On Friday, the dog (40 lb lab mix) was left in the yard all day and upon returning home, we found she had dug up and chewed up the japonica. The only remains left of the plant was a fist size portion of the root ball (don't recall if it appeared "alive or dead"). I should note that the japonica (1-2 gallon size) was already (presumed) dead, since shortly after planting in early to mid August, it became very hot and the leaves scorched and fell off, and the plant turned completely brown. Sunday morning, we took the dog for a walk and she ran into a metal stake and hit the right side of her face, but was not phased. Late Monday night, we noticed her left eye was a bit swollen. Over the night, we noticed her right eye was now a bit swollen and the swelling on her left eye had gone down in comparison. Tuesday morning both eyes were still a bit swollen, but now her cheeks were also swollen. She looked in pain but was her normal active self so we were not overly concerned thinking that she was bruised up from bumping into the stake. This morning (Wednesday), we noticed that her eyes and cheeks are back to normal but now her ears are swollen. Again, her overall health appears ok. Is it possible that she is having a reaction to eating the plant (although it was dead, or maybe not?)? If so, does it appear that she received a "low dose" of poison and it is now working it's way out, or is it preparing to get worse? We are trying to determine if we should take her to the vet for medication or treatment. I know you are not a vet, but I thought that since you were familiar with the toxin of this plant, that I would check with you first (pardon my ignorance, maybe vets are familiar with this).

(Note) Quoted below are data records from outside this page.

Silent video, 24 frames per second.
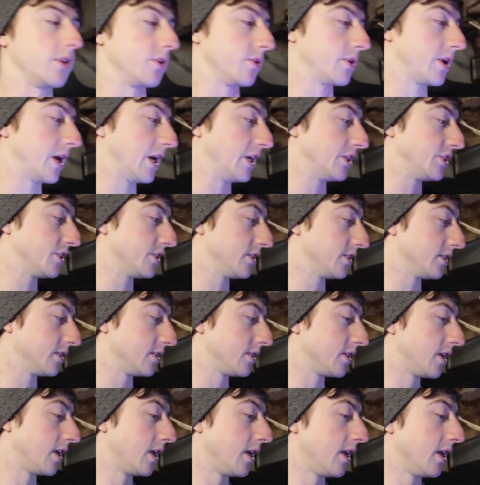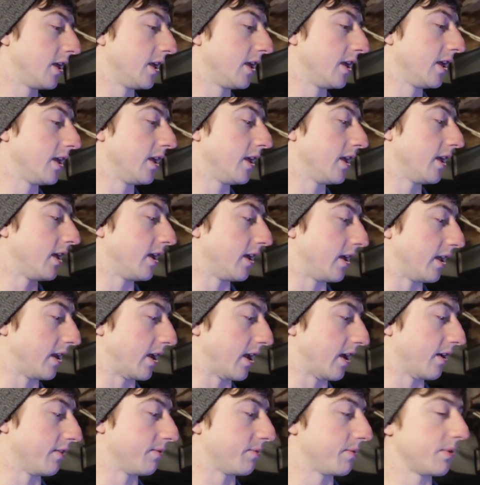locations and
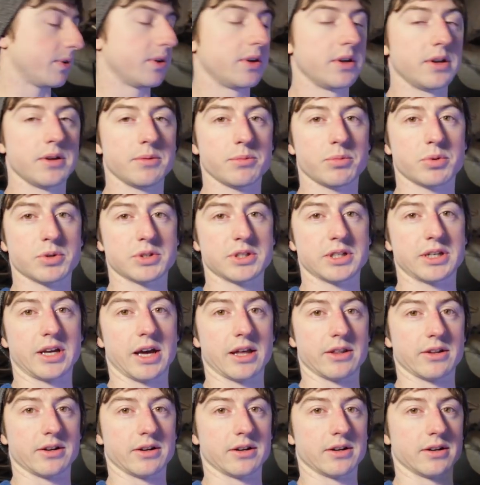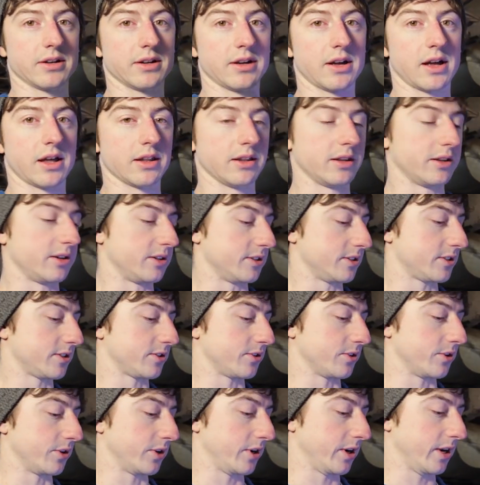I've put together a little
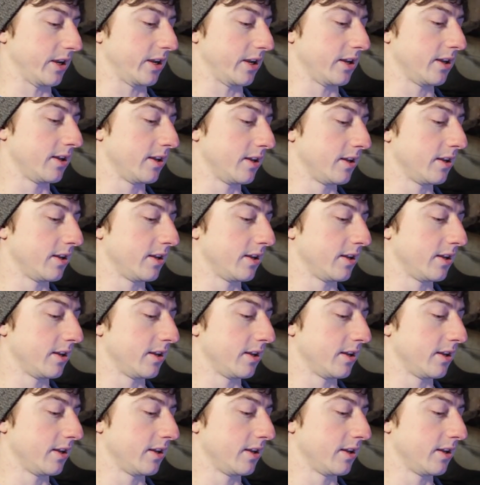story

As you recall, we did find that this plant was potentially harmful to dogs, but didn't think your lab would eat enough to harm her. Obviously, your dog is a bit unusual in this regard. The toxin would certainly be in the leaves stems, and roots. I can't imagine why your dog would eat a dead bush, but she did and it would not surprise me if she suffered an intoxication as a result. Watery eyes and nose are among the symptoms as are dizziness and salivation, signs of irritation to the mouth and mucous membranes. Low blood pressure, convulsions and death can occur eventually, although if this were going to happen, you should have already seen it. An open question is what else did this animal of such omnivorous and prodigous appetite eat? If she can eat a bush, is she eating other potentially harmful materials? And why is she doing this? I presume she is well-fed, so boredom could be a contributing factor here. I am not a vet or a trained behavioral scientist, but if I were you, I would find one or both in a hurry to help you restore this dog to health. And the more running and playful interaction you can provide for this dog, the better.